Top of Input material

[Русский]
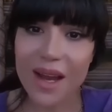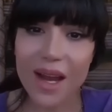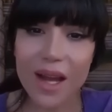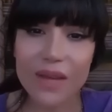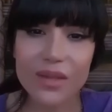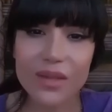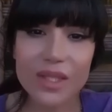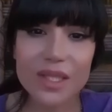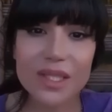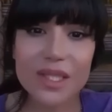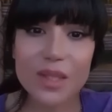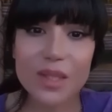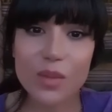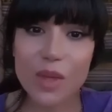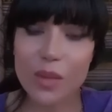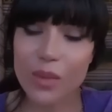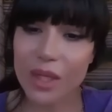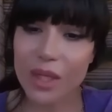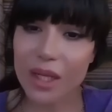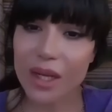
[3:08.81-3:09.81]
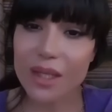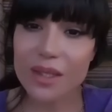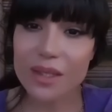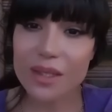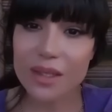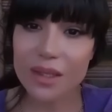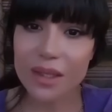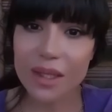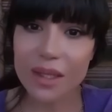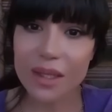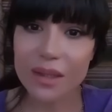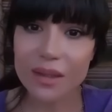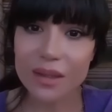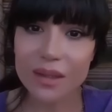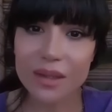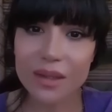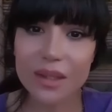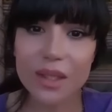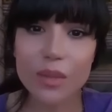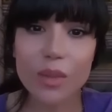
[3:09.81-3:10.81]
«А ведь к тебе приходила я,
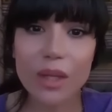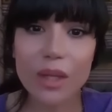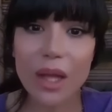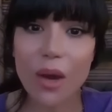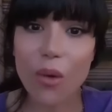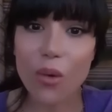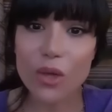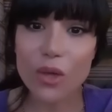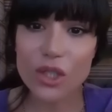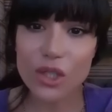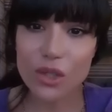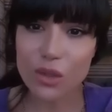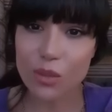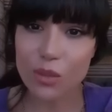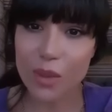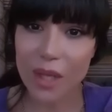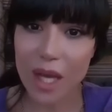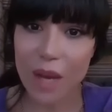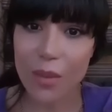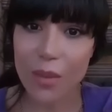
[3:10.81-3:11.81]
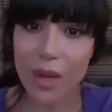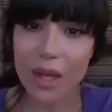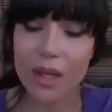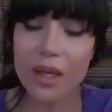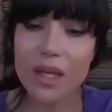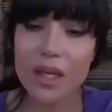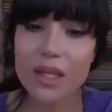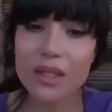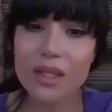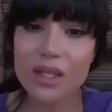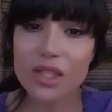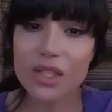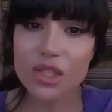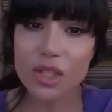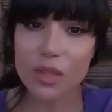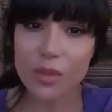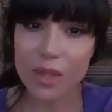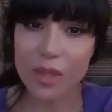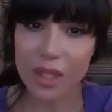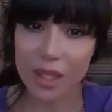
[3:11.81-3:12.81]
ты была очень упряма,
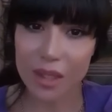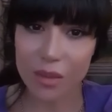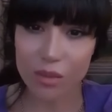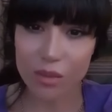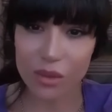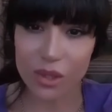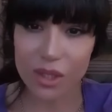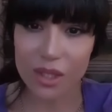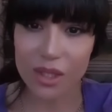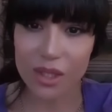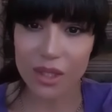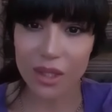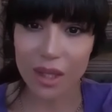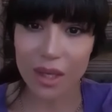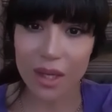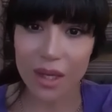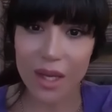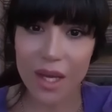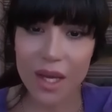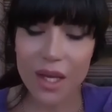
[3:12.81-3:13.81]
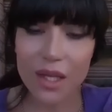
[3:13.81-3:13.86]
трижды меня не пустила.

Bottom of Input material

Find the line that contains "[3:10.81-3:11.81]". Reproduce it and every later line of the records exactly, minus the pictures.

[3:10.81-3:11.81]
[3:11.81-3:12.81]
ты была очень упряма,
[3:12.81-3:13.81]
[3:13.81-3:13.86]
трижды меня не пустила.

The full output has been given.